[libvirt] [PATCH v1 09/23] lock_protocol: Add two new remote procedures

Mon Oct 19 13:12:02 UTC 2015

On 10/19/2015 01:49 AM, Michal Privoznik wrote:
> On 16.10.2015 21:58, John Ferlan wrote:
>>
>>
>> On 10/16/2015 10:54 AM, Michal Privoznik wrote:
>>> On 16.10.2015 09:17, Peter Krempa wrote:
>>>> On Mon, Oct 12, 2015 at 12:25:54 +0200, Michal Privoznik wrote:
>>>>> These procedures will be used to store and bring back security
>>>>> labels. So far, the idea is that tuple (path, model, label) is
>>>>> enough. Well, certainly for DAC and SELinux. The functions are:
>>>>
>>>> I'm afraid that a 'path' per-se isn't enough to express storage
>>>> locations in a unique way. Said that a string is fine though, but I'd
>>>> rather call it 'identifier' or something similar and explicitly
>>>> document some formats for possibly other storage systems that might use
>>>> security labeling but don't have a local representation in the host.
>>>>
>>>> I'd imagine something like:
>>>> STORAGE_SYSTEM_UUID:VOLUME_UUID
>>>
>>> I can imagine this, okay.
>>>
>>>> and perhaps
>>>> HOST_UUID:/path for local files
>>>
>>> Hm... what good it will have to store UUID among with the path? I mean,
>>> we can't know if two paths from two different hosts is the same file or
>>> not anyway.
>>>
>>>>
>>>> One other thing to consider is that if this approach will be used across
>>>> multiple hosts the paths although equal string-wise might not result
>>>> being the same file. Not honoring that would result into security
>>>> implications.
>>>
>>> What security implications do you have in mind?
>>>
>>> On the other hand, I just realized that this approach will not fly. I
>>> mean, virtlockd is running per host. So consider a file on NFS share,
>>> and to make things more complicated assume it's accessible under
>>> different paths from two different hosts.
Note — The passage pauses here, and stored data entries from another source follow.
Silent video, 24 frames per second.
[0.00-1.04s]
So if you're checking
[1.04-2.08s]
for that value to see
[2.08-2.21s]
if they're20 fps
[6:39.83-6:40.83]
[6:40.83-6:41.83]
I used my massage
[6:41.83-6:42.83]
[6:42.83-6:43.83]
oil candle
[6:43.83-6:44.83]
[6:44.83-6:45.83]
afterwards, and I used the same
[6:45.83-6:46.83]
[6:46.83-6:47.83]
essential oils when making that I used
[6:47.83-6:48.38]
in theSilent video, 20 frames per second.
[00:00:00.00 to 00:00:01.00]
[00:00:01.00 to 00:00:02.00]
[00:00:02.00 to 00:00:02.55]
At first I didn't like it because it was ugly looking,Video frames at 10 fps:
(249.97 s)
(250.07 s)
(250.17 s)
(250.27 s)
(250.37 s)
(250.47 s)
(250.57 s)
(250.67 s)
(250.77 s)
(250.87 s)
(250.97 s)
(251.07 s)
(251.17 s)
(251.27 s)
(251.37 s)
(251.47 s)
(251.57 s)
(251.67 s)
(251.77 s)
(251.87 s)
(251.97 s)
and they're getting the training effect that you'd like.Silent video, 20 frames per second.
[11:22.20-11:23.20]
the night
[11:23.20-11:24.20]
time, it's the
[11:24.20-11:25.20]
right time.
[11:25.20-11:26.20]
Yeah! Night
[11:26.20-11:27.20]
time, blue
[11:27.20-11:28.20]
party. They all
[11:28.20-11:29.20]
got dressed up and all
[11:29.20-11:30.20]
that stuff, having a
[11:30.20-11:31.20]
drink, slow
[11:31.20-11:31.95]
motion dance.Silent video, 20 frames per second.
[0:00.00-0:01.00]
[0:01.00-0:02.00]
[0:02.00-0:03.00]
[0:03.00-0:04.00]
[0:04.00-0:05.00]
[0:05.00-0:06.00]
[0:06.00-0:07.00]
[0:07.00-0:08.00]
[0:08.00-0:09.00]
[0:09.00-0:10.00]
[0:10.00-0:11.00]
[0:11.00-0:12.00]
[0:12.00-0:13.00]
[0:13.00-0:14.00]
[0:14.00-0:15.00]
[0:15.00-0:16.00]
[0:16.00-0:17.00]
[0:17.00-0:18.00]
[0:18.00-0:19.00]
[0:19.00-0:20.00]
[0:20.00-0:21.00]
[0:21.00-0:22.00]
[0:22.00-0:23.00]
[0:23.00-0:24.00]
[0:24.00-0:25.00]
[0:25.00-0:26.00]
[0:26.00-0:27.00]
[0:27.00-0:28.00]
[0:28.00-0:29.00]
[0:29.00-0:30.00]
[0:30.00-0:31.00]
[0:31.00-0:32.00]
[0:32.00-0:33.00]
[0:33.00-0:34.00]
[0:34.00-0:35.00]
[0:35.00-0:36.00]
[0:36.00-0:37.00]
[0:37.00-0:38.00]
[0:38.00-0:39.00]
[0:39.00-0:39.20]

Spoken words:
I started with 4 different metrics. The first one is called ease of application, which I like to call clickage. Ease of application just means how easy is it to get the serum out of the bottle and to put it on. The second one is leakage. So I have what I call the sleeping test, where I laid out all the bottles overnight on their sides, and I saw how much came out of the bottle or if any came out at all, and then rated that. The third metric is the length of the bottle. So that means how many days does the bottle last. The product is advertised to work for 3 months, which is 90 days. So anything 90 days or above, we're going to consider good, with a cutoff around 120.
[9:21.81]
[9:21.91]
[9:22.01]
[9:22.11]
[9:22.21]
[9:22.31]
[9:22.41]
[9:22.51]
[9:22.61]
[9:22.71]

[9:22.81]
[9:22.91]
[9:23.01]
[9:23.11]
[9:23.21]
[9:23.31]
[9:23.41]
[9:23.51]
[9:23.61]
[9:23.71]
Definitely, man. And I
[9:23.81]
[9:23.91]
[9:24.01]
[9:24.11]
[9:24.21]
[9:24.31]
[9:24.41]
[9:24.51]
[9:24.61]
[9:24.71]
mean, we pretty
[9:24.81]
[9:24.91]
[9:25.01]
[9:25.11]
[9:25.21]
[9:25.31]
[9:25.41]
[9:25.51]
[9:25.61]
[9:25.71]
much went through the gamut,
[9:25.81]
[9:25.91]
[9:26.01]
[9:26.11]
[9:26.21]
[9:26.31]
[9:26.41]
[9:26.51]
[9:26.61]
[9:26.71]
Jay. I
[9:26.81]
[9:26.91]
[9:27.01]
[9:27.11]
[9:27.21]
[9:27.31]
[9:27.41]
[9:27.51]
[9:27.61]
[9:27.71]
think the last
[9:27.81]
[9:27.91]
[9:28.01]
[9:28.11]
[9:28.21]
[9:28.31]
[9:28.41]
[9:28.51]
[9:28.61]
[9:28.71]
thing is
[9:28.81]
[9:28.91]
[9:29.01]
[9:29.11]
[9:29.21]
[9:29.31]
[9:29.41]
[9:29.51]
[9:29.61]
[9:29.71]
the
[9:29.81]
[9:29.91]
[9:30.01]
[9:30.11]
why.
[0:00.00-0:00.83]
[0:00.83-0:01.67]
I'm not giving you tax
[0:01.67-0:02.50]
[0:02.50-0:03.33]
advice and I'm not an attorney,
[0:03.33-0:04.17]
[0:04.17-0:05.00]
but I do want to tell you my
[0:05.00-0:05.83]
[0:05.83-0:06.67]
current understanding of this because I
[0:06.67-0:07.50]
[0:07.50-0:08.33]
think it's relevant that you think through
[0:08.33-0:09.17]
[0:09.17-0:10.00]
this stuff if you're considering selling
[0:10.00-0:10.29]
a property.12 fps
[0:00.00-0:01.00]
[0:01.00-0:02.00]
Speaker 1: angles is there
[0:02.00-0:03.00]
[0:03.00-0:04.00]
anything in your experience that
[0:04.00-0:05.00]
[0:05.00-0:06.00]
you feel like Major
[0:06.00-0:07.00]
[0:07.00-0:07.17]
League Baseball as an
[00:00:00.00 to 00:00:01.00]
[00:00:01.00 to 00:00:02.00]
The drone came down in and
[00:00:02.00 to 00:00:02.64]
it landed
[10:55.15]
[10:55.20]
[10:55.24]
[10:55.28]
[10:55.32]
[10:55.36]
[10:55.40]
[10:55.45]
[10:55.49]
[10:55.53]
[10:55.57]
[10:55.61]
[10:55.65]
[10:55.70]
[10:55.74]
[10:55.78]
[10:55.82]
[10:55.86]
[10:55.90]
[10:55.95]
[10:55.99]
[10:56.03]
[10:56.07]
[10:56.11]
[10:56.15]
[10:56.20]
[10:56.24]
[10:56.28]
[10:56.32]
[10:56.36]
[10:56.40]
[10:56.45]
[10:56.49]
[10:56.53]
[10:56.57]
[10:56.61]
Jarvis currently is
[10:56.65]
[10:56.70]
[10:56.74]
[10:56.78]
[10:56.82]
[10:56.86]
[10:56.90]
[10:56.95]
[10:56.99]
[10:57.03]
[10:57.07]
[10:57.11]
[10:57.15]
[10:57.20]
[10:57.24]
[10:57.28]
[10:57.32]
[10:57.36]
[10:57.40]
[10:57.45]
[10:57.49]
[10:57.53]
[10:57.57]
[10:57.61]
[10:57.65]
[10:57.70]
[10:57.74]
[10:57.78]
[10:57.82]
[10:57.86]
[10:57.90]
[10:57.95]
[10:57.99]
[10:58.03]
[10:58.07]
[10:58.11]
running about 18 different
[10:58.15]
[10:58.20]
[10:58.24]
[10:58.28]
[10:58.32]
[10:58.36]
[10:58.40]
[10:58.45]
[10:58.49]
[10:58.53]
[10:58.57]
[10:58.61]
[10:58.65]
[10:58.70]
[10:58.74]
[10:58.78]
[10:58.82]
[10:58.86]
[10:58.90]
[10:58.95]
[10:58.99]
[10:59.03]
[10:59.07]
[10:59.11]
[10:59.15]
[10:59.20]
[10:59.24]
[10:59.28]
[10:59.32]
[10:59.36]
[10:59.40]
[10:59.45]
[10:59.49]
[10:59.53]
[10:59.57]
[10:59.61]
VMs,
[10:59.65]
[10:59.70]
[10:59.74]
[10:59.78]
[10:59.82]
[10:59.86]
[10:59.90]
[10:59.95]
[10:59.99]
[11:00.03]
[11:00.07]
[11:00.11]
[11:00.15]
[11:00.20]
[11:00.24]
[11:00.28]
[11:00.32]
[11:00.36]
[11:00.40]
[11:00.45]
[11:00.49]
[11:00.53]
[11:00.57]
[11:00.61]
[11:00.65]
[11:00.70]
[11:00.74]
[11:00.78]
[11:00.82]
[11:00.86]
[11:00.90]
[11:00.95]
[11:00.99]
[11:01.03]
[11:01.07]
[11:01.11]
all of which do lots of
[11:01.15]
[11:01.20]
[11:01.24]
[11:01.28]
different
There is still a race between
>>> those two virtlockd-s - they will not mutually exclude each other and
>>> therefore can store already chown()-ed owership info. For instance:
>>>
>>> host1: stat()
>>> host1: store ownership (e.g. 100:20)
>>> host1: chown (e.g. to 20:20)
>>>
>>> host2: stat()
>>> host2: store ownership (20:20)
> 
> host2: chown (e.g. to 20:40)
> 
>>>
>>> host1: recall ownership (100:20)
>>> host1: restore ownership (100:20)
> 
> (this will cut off host2)
> 
>>>
>>> host2: recall ownership (20:20)
>>> host2: restore ownership (20:20)
>>>
>>> Both hosts think that they are the last ones to use the file, therefore
>>> they restore ownerships. However, after all the original ownership is
>>> not preserved.
>>
>>
>> Ah - the age old problem of networked and shared storage...  And it's
>> compounded by two hosts that don't know they are modifying the same
>> resource. If realistically the server is the 'only' one to know, then
>> who's problem is this to solve?
>>
>> Say nothing of choosing NFS...  For this one you have to also consider
>> root_squash vs. non root squash environment. The attempt to change
>> anything is managed by the server, but for the sake of your argument
>> it's set up to allow "no_root_squash" - meaning clients can have more
>> control...
>>
>> In your scenario, H2 never chown()'s... So was it trying set to (20:20)
>> - in which case, why would it do that since the stat it would get would
>> show (20:20)... Or does it try to set say (40:20).  If the latter, then
>> H1 is going to have access problems as soon as H2 is successful. If H1
>> then goes to restore and finds the current stat of (40:20), but it
>> believes it set (20:20), then should it restore?  Or does it "try to"
>> restore anyway and then let virtlockd hold onto the restore until H2 is
>> done? Eventually H2 will restore to (20:20) at which time whatever is
>> waiting to restore H1's value finds the (20:20) and can finally
>> successfully restore back to (100:20)...  Conversely if H2 did save and
>> chown (20:20), but when it goes to restore (20:20) and finds (100:20),
>> you wouldn't want some thread hanging around...  However, in this case
>> if the "store" == "restore" and the current is something else, then
>> perhaps the restore gets dropped.
> 
> Oh, yeah. H2 should chown() too. But not necessarily cutting off H1 (it
> still can have access via user while H2 via group part of the permission).
> And we should not consider just DAC labels here. The framework should be
> capable of storing SELinux labels too. In that world, different labels
> (or context ranges) do not necessarily mean EPERM like in DAC. Therefore
> I think we should not check if  current label is the one we set earlier.
> 

Understood that my thoughts were DAC specific... Although a comparison
routine for the specific driver could be called from a generic spot to
determine if it's changed - it was just easier to type it thinking only
DAC though.

Also, consider that when using DAC with uid:gid mapping, the uid:gid on
the client*s* would need to match the uid:gid on the server and the NFS
server would need to be configured properly to allow client*s* to
change. Otherwise, there's some perhaps unintended consequences.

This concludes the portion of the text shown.